Do you think this is the same?

If so this is NOT what comes on the LL cars, and a google of what Jverb named did not sound like it either.


----------



## roffutt (Jun 30, 2006)

JVerb,

Research on the "Goo" you mentioned.. found this:

_"GOO is a permanent rubber base adhesive that's shockproof-it's as flexible as rubber. Joints won't crack when flexed back and forth, won't break loose when the temperature changes and won't weaken when wet or damp. It sticks forever!"_

It's the sticks forever part that worries me. 

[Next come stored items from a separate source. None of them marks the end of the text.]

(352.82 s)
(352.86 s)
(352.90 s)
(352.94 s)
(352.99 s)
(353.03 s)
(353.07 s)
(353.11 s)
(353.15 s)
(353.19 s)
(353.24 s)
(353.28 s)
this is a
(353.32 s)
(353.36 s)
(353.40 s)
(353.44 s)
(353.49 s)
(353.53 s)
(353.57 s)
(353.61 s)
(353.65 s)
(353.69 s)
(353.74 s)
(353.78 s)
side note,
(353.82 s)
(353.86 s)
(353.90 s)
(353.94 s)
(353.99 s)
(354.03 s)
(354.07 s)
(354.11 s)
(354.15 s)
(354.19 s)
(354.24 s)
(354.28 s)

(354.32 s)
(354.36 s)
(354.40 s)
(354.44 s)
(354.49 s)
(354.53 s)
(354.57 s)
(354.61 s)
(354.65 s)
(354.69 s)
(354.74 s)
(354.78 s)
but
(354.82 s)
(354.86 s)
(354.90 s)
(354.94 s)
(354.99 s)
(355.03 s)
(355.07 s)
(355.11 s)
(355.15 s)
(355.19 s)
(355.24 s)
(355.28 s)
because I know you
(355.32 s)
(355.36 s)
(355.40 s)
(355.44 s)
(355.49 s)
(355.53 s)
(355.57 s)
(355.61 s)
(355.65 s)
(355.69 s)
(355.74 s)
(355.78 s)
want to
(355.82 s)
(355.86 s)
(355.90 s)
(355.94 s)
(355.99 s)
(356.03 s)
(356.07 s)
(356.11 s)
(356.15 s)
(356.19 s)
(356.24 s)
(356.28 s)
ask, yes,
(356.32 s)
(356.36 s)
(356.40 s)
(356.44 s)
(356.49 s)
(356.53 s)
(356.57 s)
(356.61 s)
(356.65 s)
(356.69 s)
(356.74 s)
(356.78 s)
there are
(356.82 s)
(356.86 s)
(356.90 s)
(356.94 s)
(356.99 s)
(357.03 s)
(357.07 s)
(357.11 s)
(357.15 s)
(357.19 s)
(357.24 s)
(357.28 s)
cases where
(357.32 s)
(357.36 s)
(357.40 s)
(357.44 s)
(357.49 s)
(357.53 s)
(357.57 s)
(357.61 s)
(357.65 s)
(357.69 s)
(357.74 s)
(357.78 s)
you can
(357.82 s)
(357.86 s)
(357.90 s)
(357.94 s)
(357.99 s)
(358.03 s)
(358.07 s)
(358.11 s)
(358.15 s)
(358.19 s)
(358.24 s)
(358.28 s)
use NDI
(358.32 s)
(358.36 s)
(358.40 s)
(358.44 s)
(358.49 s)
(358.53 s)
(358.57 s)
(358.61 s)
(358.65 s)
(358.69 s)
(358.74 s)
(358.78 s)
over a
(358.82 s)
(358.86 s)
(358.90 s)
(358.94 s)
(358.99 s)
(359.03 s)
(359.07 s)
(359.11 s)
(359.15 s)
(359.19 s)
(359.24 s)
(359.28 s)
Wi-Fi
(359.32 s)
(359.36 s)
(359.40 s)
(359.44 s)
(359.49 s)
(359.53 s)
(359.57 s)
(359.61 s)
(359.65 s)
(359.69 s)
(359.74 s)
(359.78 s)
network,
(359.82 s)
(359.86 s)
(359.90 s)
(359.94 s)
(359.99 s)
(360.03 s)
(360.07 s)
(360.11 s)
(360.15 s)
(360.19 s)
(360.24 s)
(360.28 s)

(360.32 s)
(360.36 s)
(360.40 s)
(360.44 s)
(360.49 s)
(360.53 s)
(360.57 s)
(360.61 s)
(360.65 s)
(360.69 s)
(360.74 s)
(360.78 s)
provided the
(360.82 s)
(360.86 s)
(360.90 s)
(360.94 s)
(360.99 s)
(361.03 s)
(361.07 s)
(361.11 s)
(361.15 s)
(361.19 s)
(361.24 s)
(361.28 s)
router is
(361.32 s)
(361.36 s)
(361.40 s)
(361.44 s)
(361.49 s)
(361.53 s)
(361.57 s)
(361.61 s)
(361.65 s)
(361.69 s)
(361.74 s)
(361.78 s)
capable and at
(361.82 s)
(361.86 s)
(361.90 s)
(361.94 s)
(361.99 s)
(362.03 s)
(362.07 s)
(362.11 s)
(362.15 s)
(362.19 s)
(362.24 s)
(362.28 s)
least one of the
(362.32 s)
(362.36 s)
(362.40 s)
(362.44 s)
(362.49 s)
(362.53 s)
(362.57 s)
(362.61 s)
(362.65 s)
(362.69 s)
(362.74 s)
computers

I'll give the Elmers product a try.. Thanks everone for the help! 

-Robbie


----------



## JVerb (Oct 6, 2006)

We (the group of racers at park lane hobbies) have been using the stuff for over a year now. We use it on all of are hard bodies to keep them on the chassis when you have a hard crash. You just use a screw driver to loosen it up and then it comes off. We race Life-Like, SRT, G+ and AFX chassis and we use goo on all of them. I know what it says on the tube and the key word is flexible. It has the consistency of a wet snot when you put it on and dries to a sticky booger like substance. You guys use what works for you and have fun racing. Peace Verb.


----------



## Montoya1 (May 14, 2004)

JVerb,

do not take offence. Your comments and experience counter what the product bumf says, and are invaluable and appreciated.

Deane


----------



## brownie374 (Nov 21, 2007)

Verb Is right ,and all you need is a dab of goo, and a screwdriver to remove.If you use too much you will have a little trouble.But it will not come off in a crash.


----------



## NTxSlotCars (May 27, 2008)

Liquid Nails works good.


----------